# Work order
The expected response is a copy of every line in the entries below that includes the word "second".

------------------------------------------------------------

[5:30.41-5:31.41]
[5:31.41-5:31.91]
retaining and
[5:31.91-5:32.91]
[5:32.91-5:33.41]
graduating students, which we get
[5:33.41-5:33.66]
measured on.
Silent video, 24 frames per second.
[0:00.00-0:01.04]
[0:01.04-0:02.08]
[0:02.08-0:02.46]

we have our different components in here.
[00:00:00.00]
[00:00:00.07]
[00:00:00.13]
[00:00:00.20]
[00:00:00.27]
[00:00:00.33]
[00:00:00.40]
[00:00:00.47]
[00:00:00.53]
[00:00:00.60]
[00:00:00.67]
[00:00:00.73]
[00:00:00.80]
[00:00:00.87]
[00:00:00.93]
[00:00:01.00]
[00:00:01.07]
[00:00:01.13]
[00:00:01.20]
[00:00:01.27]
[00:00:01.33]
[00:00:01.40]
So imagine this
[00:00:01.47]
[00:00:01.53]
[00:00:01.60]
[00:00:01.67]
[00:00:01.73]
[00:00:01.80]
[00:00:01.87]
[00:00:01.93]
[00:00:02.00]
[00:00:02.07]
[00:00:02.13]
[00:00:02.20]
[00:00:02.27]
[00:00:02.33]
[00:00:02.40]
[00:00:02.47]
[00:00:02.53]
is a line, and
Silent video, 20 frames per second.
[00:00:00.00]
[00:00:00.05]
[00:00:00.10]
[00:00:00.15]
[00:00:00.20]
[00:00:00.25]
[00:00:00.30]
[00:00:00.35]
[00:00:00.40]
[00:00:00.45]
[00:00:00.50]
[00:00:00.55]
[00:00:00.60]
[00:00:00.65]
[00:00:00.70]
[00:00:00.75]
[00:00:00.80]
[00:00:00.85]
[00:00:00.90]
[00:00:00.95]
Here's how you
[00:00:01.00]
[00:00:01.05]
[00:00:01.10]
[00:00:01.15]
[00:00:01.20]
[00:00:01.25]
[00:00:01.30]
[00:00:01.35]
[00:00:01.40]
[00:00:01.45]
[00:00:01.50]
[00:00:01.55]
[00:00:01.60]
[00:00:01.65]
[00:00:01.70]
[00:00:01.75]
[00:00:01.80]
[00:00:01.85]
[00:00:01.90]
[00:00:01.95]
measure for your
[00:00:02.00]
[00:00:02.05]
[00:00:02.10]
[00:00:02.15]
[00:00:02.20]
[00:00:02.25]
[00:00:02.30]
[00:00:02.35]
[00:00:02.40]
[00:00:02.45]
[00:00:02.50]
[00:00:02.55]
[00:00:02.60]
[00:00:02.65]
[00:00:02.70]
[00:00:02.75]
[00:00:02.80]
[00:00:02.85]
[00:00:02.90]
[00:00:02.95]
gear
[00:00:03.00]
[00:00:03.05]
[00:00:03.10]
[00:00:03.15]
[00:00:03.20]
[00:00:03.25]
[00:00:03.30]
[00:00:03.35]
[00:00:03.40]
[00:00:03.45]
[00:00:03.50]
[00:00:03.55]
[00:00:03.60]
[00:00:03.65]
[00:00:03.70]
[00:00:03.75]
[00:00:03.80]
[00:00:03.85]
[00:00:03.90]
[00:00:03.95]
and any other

------------------------------------------------------------

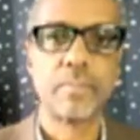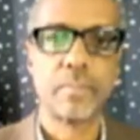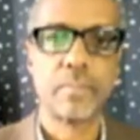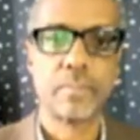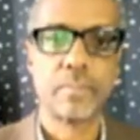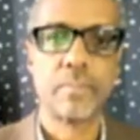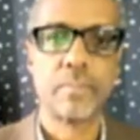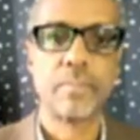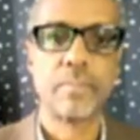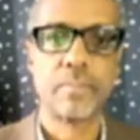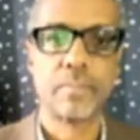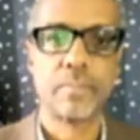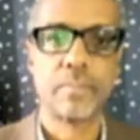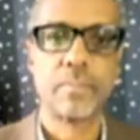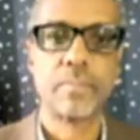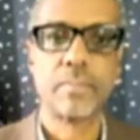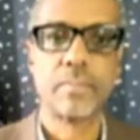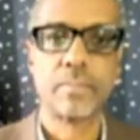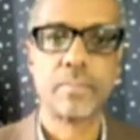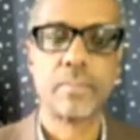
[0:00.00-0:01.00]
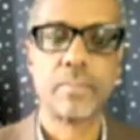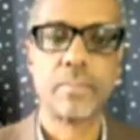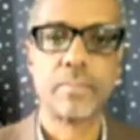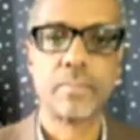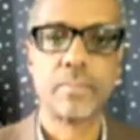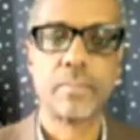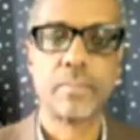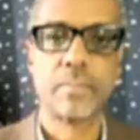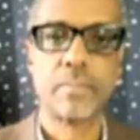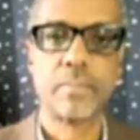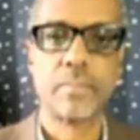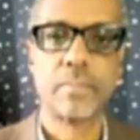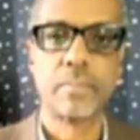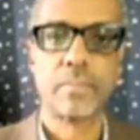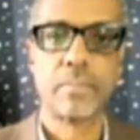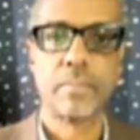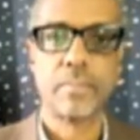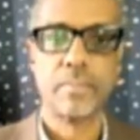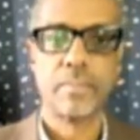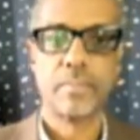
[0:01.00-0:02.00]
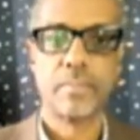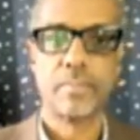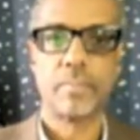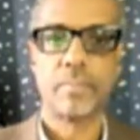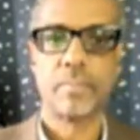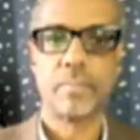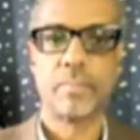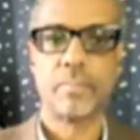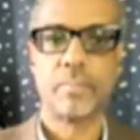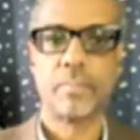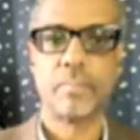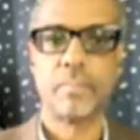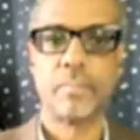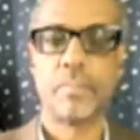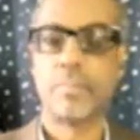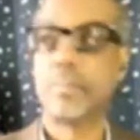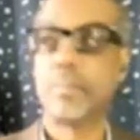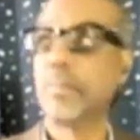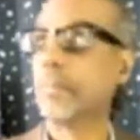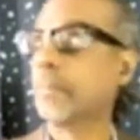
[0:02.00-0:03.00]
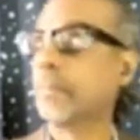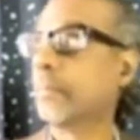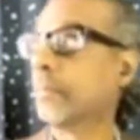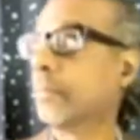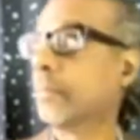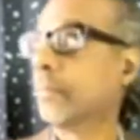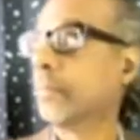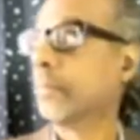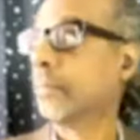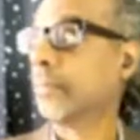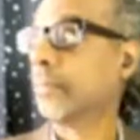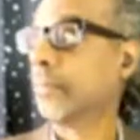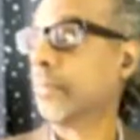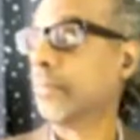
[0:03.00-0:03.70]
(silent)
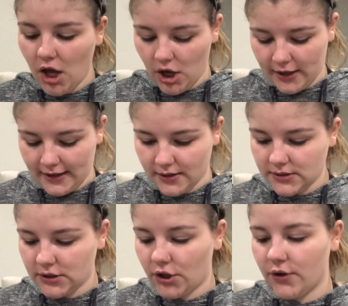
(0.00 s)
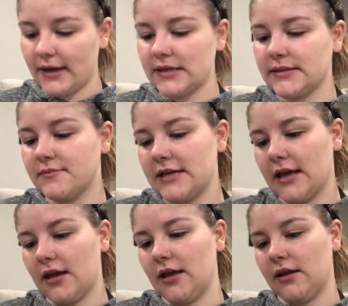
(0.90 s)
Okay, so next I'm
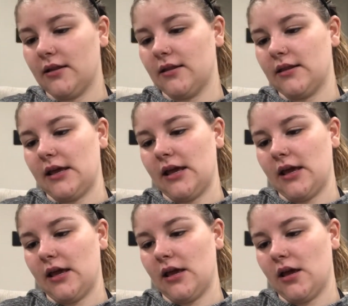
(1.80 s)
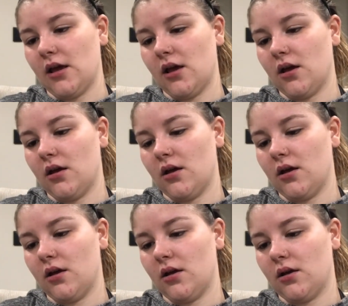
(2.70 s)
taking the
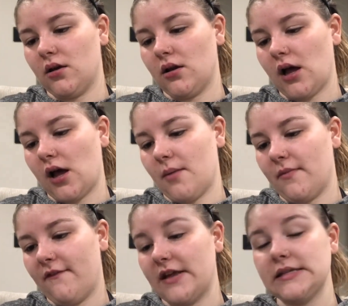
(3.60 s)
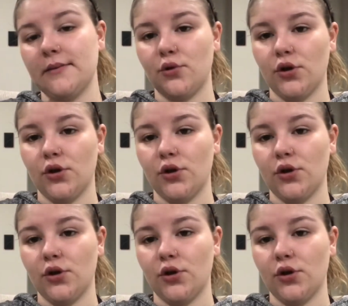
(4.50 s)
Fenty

------------------------------------------------------------

# Answer to the exercise
Silent video, 24 frames per second.
Silent video, 20 frames per second.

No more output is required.